| About this task |
Every record must be copied exactly, except that pictures are dropped.

Saved data entries
○ ○ ○

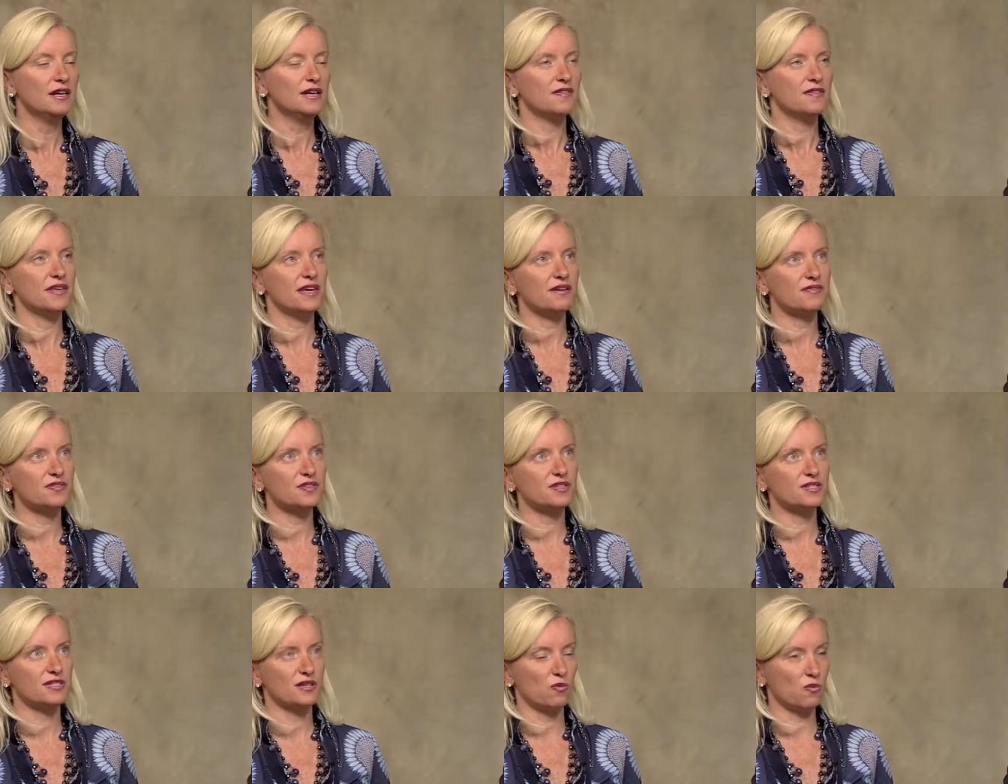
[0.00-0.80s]
The
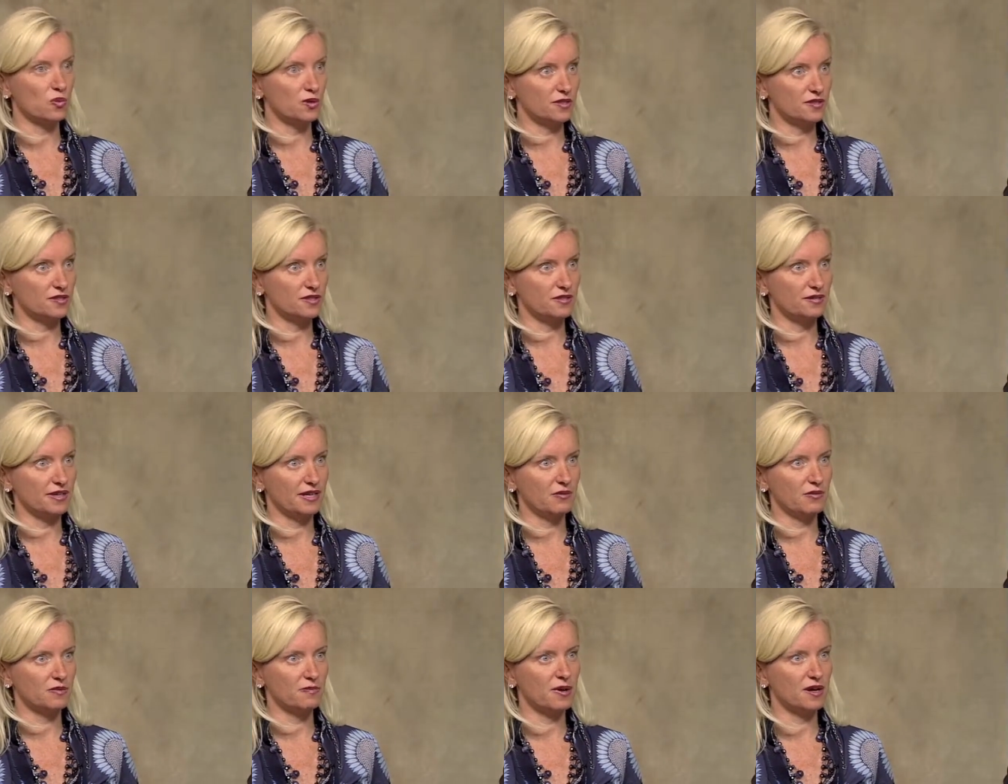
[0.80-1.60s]
efforts that we're
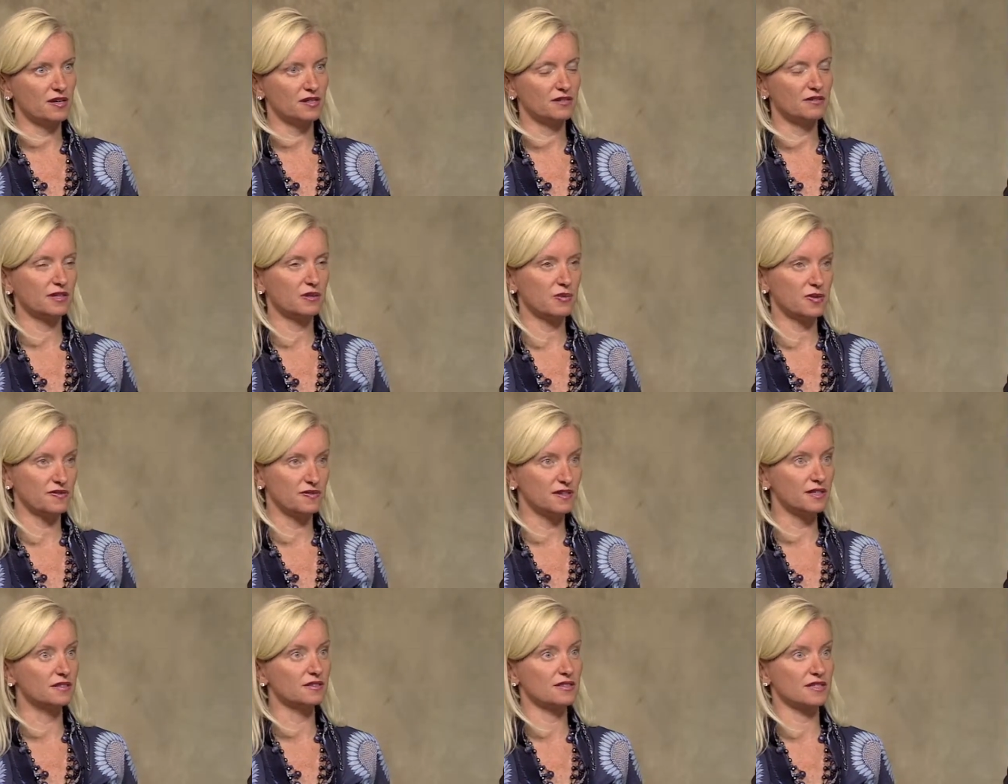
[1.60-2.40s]
doing, we're partnering with
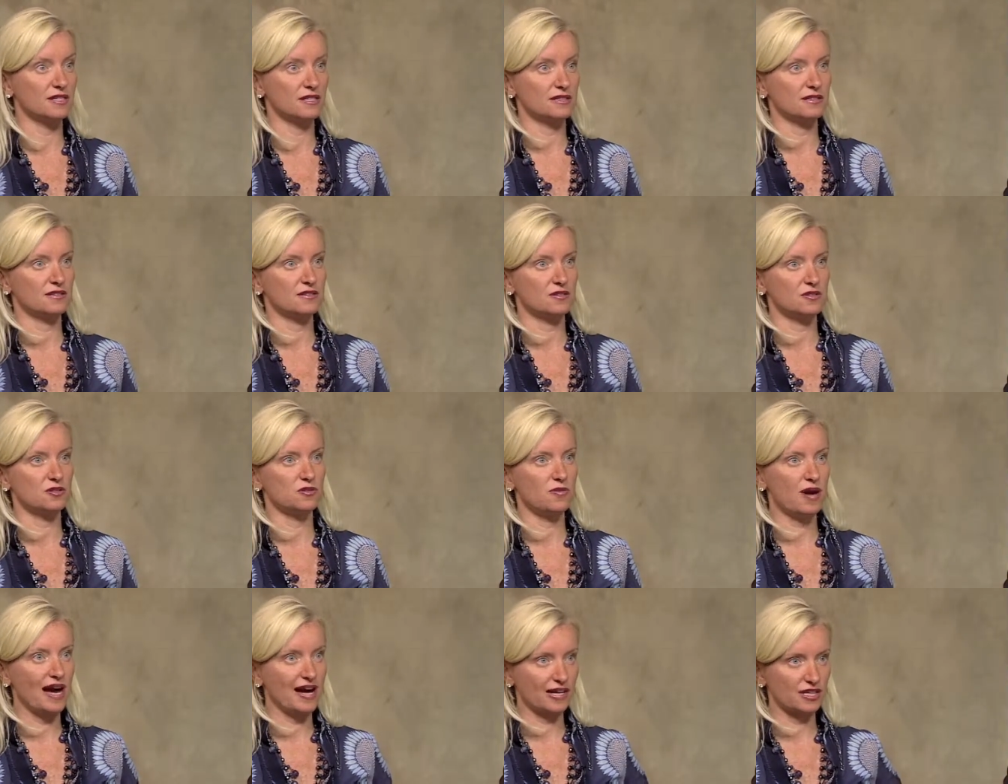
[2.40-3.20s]
Nielsen
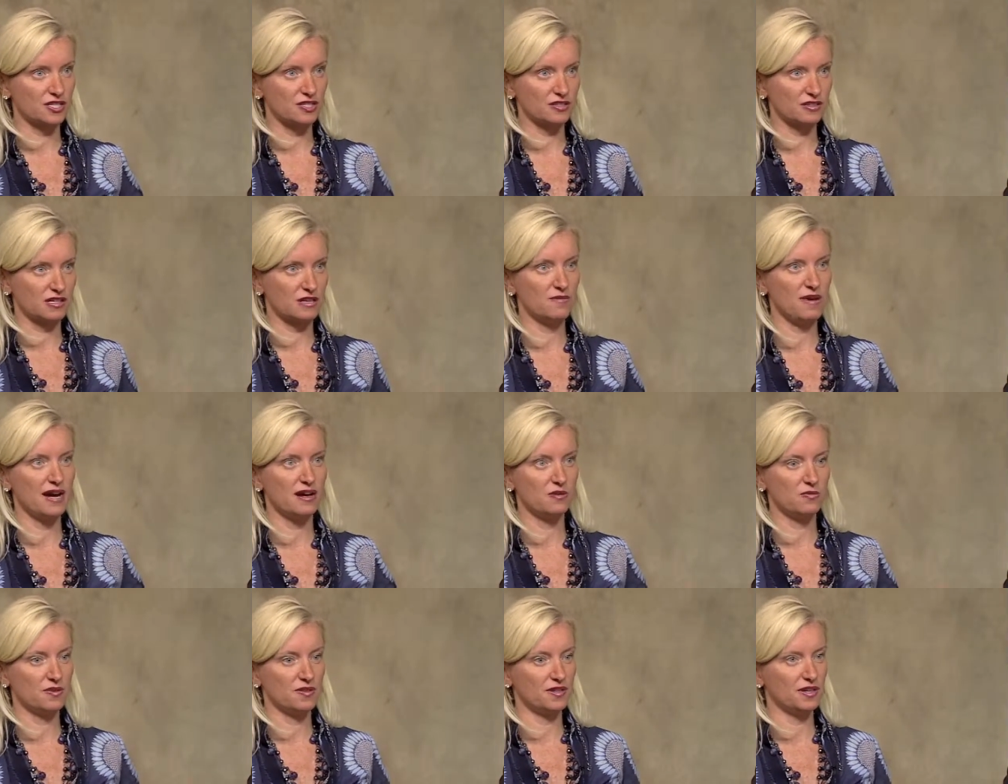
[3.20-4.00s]
to actually come
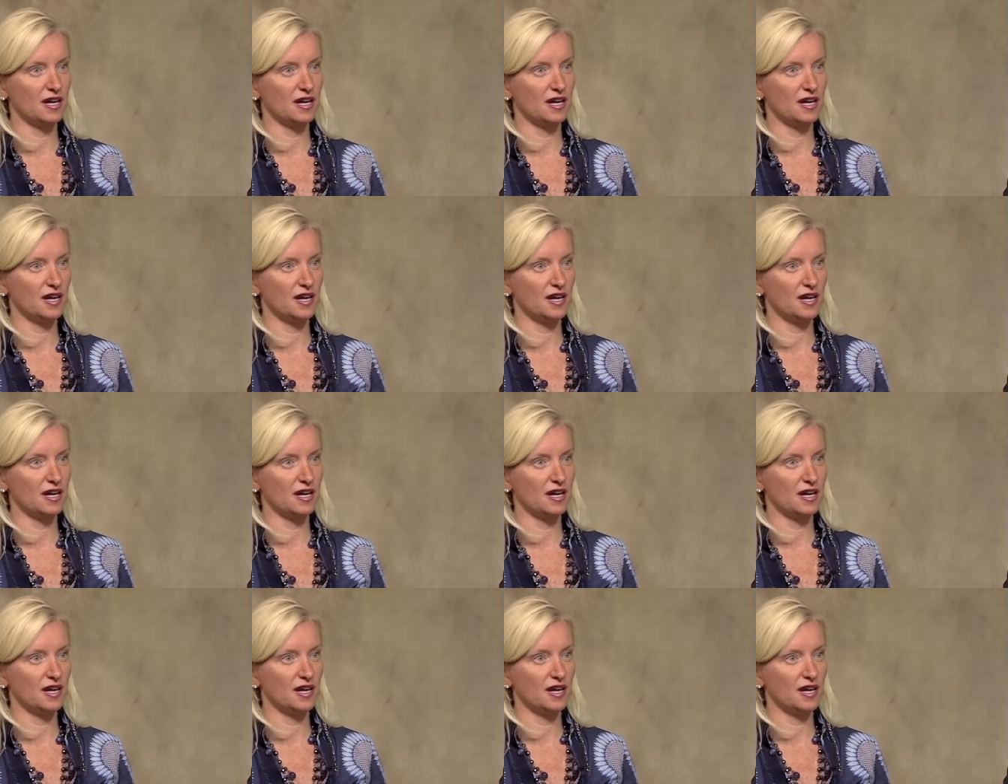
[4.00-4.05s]
out with an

○ ○ ○

| Task response |
[0.00-0.80s]
The
[0.80-1.60s]
efforts that we're
[1.60-2.40s]
doing, we're partnering with
[2.40-3.20s]
Nielsen
[3.20-4.00s]
to actually come
[4.00-4.05s]
out with an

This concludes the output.